Comcast tells a different story. By its account, the switchover has been a roaring success, a major engineering feat under tight deadline pressure.

"We've had hundreds of thousands of people make the change without a problem," said Scott Allison, Comcast's vice president for online services in the mid-Atlantic region. "It's probably very frustrating to those people who have had problems, but we're constantly tweaking and adjusting the system and resolving these issues as they arise."

That reassurance doesn't resonate with Ellen Cutter, a free-lance writer from Aberdeen who has grown to depend on Comcast service for her livelihood.

"I don't care about the 98 percent that work. I care about the 2 percent I live in," she said after her system was trashed by Comcast's software.

These perceptions are critical to Comcast and the entire broadband industry, which expanded rapidly in the late 1990s and currently has about 10 percent of the national home Internet market. Now that it has the early adopters, it must convince a new generation of customers that high-speed service is worth twice the price of a standard dial-up Internet account.

The industry got a black eye in December, when Excite@Home, which provided the high-speed Internet backbone for Comcast, Cox, AT&T; and other cable companies, declared bankruptcy, threatening service for more than 4 million customers nationwide.

Since then, Comcast and other cable companies have been scrambling to bring their own networks online -- a tough job made more urgent by Excite@Home's decision to shut down operations Feb. 28.

The stakes are particularly high for Comcast, which wants to acquire AT&T;'s cable business and needs to convince federal regulators it can handle the job.

Comcast switched customers to its own network last month, which required nothing more than a computer restart for most users. But converting users' e-mail accounts from their @Home addresses to new ones was harder, requiring them to change settings in their e-mail software.

Comcast urged customers to download software to do the job. But instead of merely adding a new e-mail account, the package installed a sophisticated new help system and made changes in critical system settings.

Nobody knows how many systems crashed -- Comcast officials say it was a relative handful -- but the folks who owned them complained vociferously -- with good reason. Those I spoke with said Comcast eventually solved their problems -- but only after days of hassles. It's also fairly clear that the vast majority of users had no problems -- otherwise I'd be writing about lynch mobs storming Comcast headquarters.

In the coming weeks, customers may find themselves dealing with other unwelcome changes. Some already complain that the new e-mail system limits the number of people who can receive carbon copies of messages. Others are miffed because the system changed their user names -- no more periods, hyphens or underscores allowed.

In other areas, users are complaining because Comcast is now capping download speeds at 1.5 megabits per second. Allison noted that this is the maximum speed Comcast has always guaranteed in its terms of service.

"It's part of our practice of maintaining network performance" by ensuring that heavy users don't hog bandwidth, he said.
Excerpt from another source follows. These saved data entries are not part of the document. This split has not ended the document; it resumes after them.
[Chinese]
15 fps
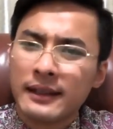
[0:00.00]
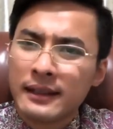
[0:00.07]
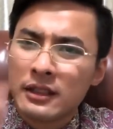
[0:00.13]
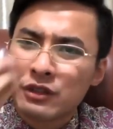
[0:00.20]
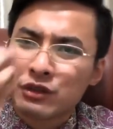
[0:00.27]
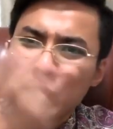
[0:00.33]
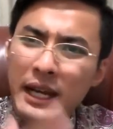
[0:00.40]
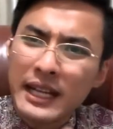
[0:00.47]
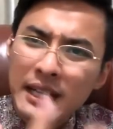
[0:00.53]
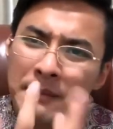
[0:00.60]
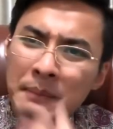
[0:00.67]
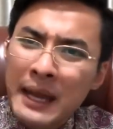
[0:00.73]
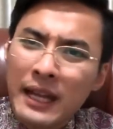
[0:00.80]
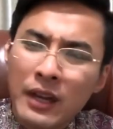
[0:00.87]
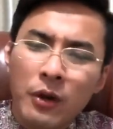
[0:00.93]
水利
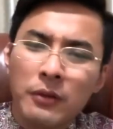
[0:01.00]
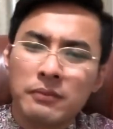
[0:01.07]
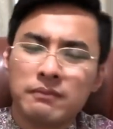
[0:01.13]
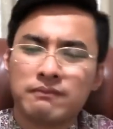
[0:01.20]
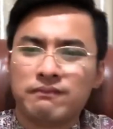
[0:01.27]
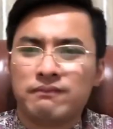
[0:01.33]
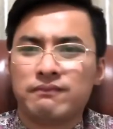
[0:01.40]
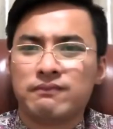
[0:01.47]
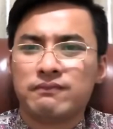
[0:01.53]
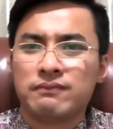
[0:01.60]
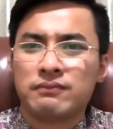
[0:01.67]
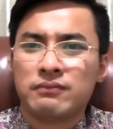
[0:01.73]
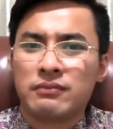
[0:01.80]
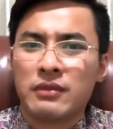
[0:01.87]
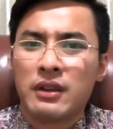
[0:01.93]
没有
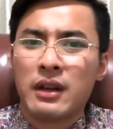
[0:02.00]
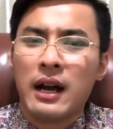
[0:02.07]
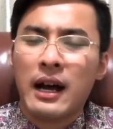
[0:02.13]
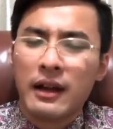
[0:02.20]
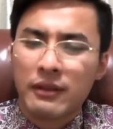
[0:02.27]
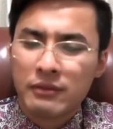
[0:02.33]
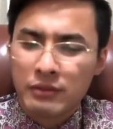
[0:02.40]
啊，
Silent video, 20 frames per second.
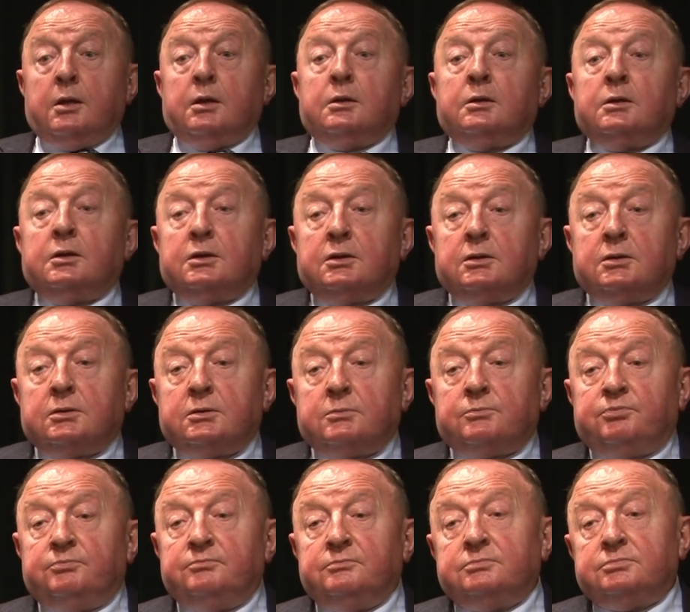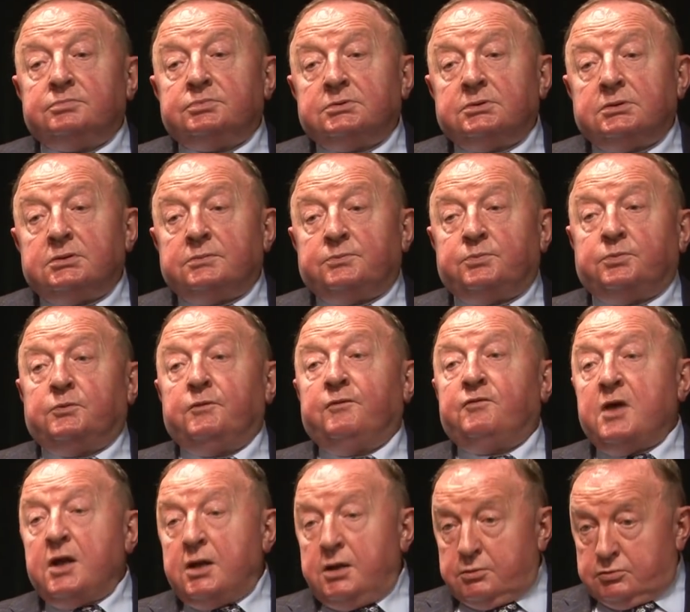Y,
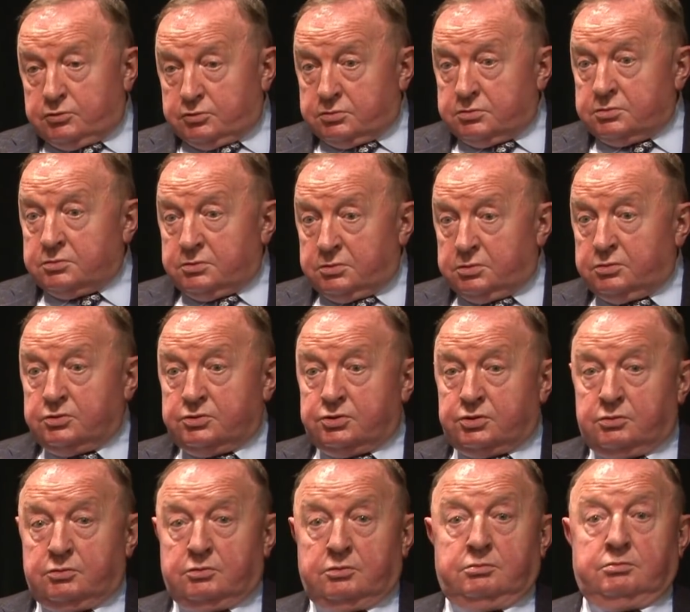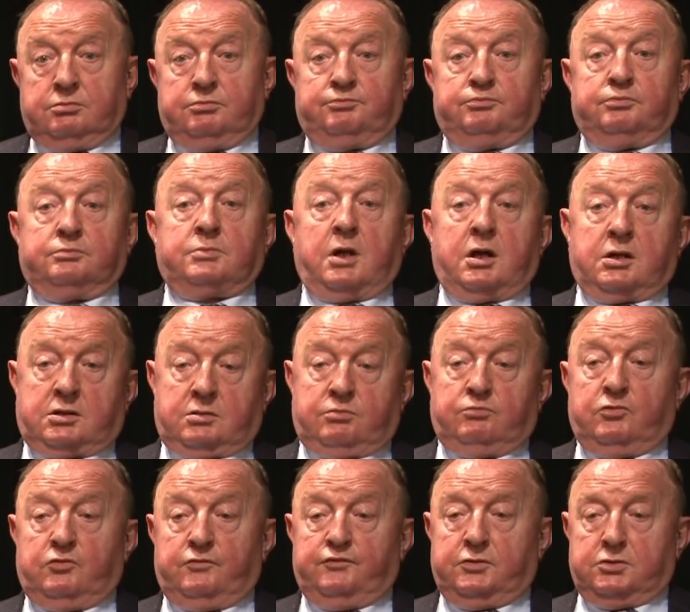wielu ludzi tak
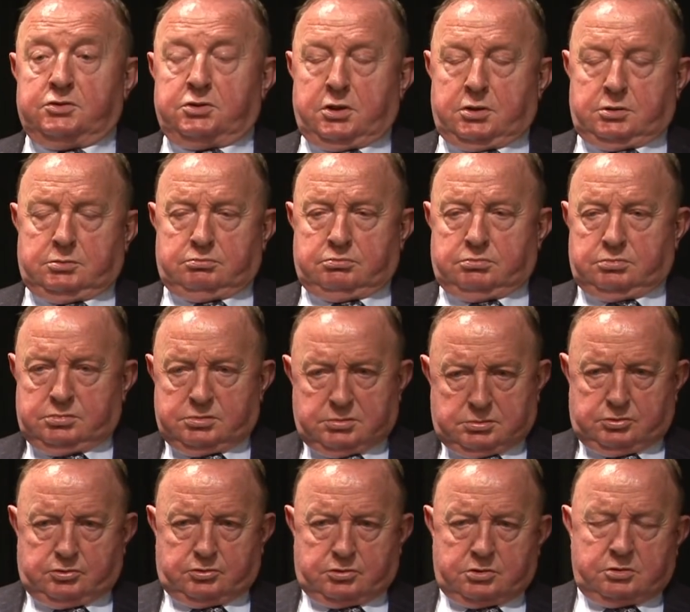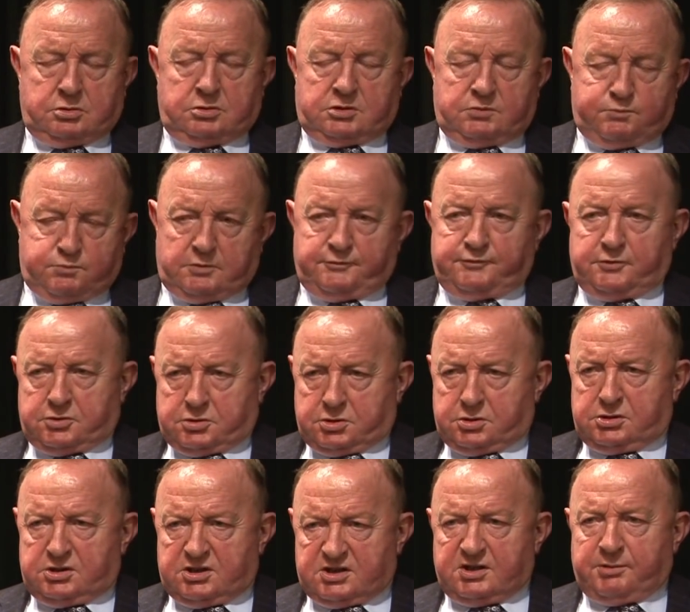mówi, że rząd powie, że
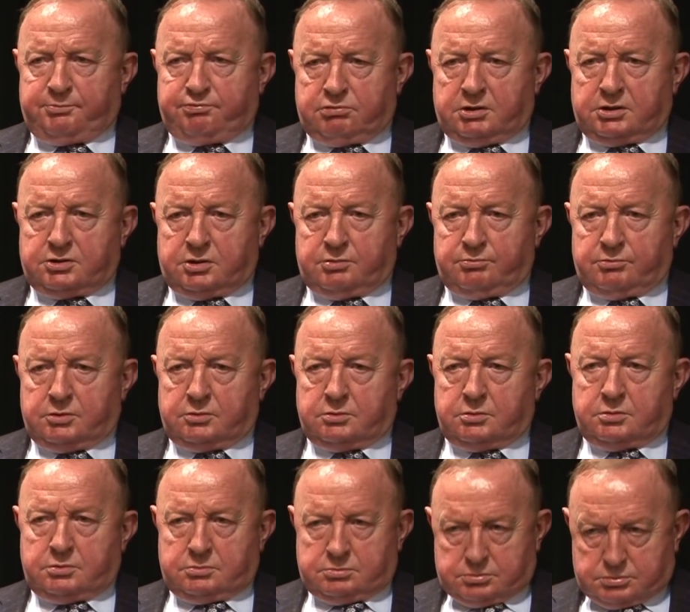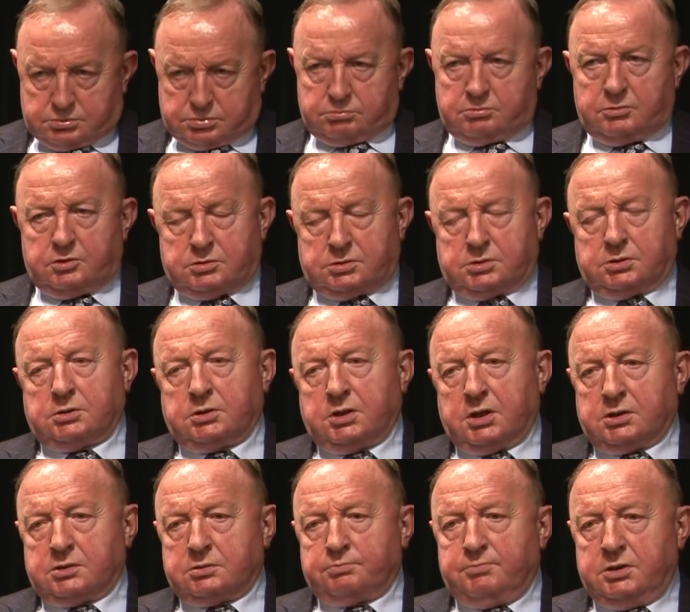nie zapłacimy. No, może
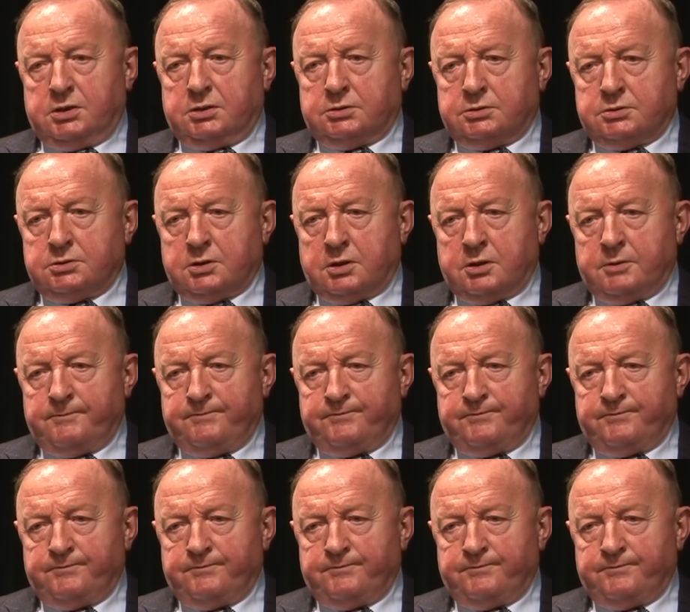tak będzie.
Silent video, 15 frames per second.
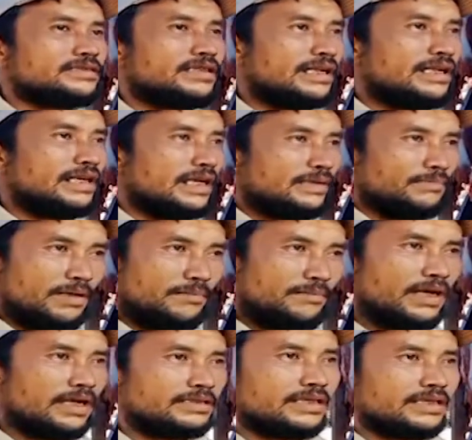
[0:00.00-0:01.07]
ada
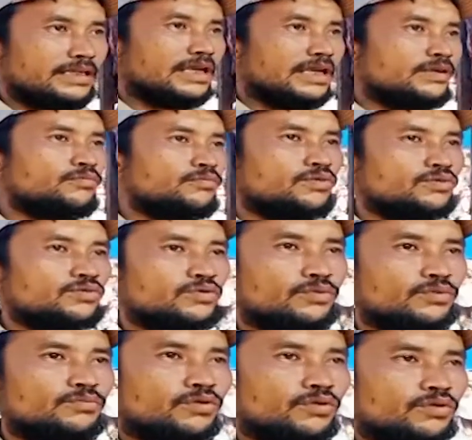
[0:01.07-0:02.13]
15 karena lumur itu
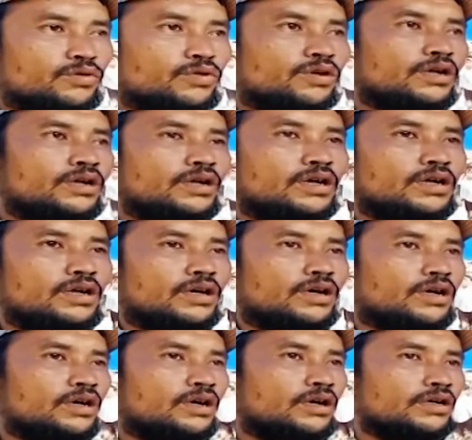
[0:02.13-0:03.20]
lumur
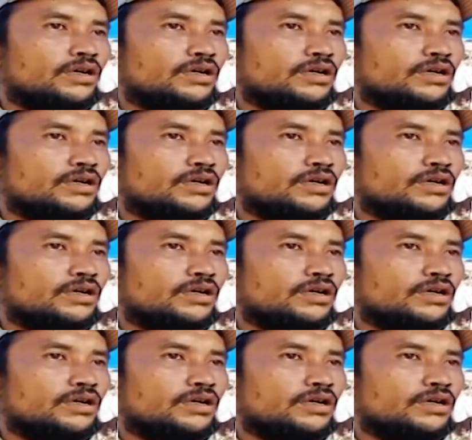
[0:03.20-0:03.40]
eh,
Some customers are complaining that they can no longer use Virtual Private Networking (VPN) software, which provides a secure "tunnel" through the Internet from their homes to their corporate networks.

Allison said VPN is excluded in the company's terms of service, although Excite@Home's network allowed it. If they want VPN, customers will have to upgrade to Comcast's $95-a-month professional service -- twice what they're paying now.

This attitude may be Comcast's biggest problem. On one hand, it advertises the reliability of its always-on, high-speed network. On the other, the company argues that it's a "residential" service and that people who want more should pay for it.

Unfortunately, many subscribers are self-employed or use Comcast's service to access corporate systems from home. In other words, they don't just like cable service, they depend on it.

But if Comcast uses its "residential" argument as an excuse for shoddy service or as a crowbar to pry up a few more dollars, more than a few customers could learn to depend on satellite or DSL.